We had professor William Black on TechTicker this morning. A former regulator who handled the S&L resolution, Prof. Black remains appalled at how this latest round of bailouts has been handled.
Case in point? CIT Group. Once again, the white knight who stepped in to save the company–the U.S. taxpayer–gets completely hosed.
It didn’t have to be this way, says Prof. Black. And the man responsible is Treasury Secretary Tim Geithner.
Peter Gorenstein: Another one of the nation’s largest lenders has filed for bankruptcy. On the brink for months, CIT filed for Chapter 11 protection on Sunday.
The prepackaged plan allows CIT to restructure its debt while trying to keep badly needed loans flowing to thousands of mid-sized and small businesses. The plan keeps CIT’s operations alive and makes it possible for the company to exit bankruptcy by year’s end.
But here’s the bad news: While senior debt holders will only lose 30% of their investment, we, the U.S. taxpayer, will lose the entire $2.3 billion we lent the company this summer.
William Black, professor at the University of Missouri-Kansas City School of Law is dumbfounded. “We put ourselves on the hook in a completely inept way where we lose first. We lose entirely as the taxpayers.”

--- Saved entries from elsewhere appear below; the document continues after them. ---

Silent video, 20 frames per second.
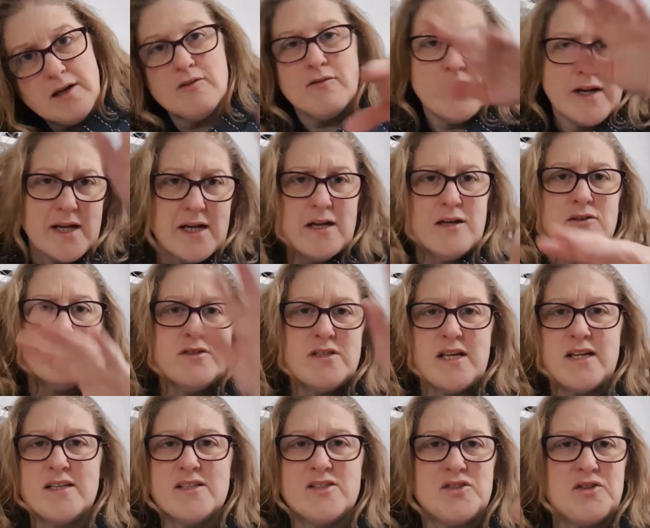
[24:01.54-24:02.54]
around
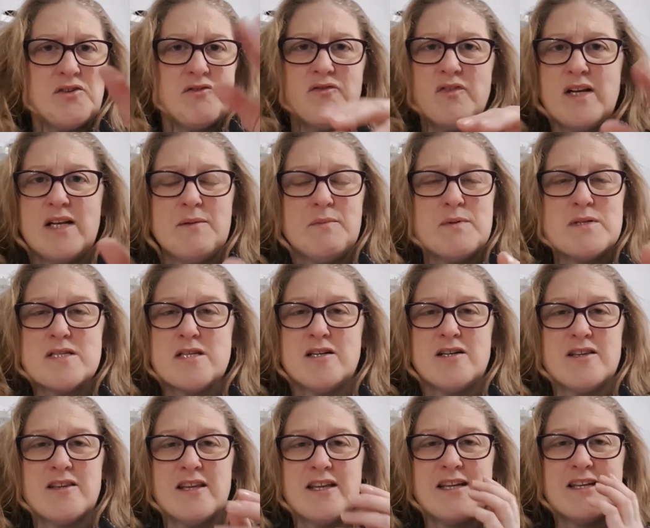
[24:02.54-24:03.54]
and doing really bizarre
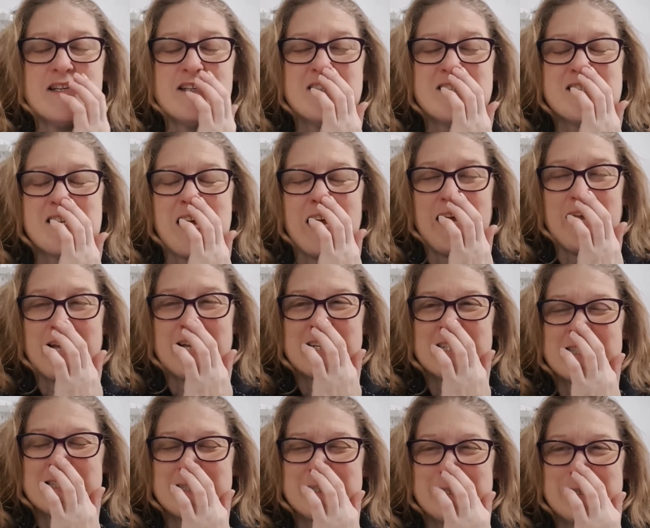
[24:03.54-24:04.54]
things,
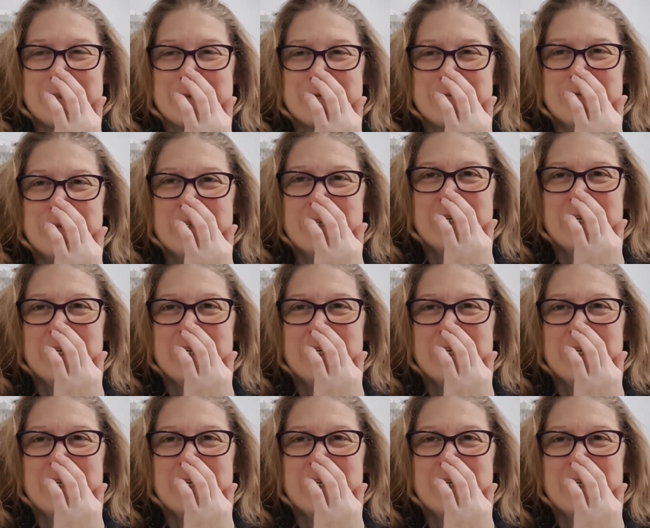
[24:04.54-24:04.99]
and I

Black, a former top federal banking regulator, blames Treasury Secretary Timothy Geithner for negotiating such a bad deal on behalf of the American public.
His argument goes as follows:
The government was in no way obligated to lend the struggling CIT money and, in fact, initially refused to provide it bailout funds. More importantly, being the lender of last resort, the government should have guaranteed we’d be the first to get paid if CIT eventually filed Chapter 11. By failing to do so, “it’s like he [Geithner] burned billions of dollars again in government money, our money, gratuitously,” says Black.
Black believes the problem stems from regulators’ fears that if the banks recognise a loss on the bad assets it will create a domino effect that will wipe out the entire financial system.
“If that’s true we’ve got to get rid of capitalism,” he warns, “because if we can’t recognise losses in a capitalist system we have no future.”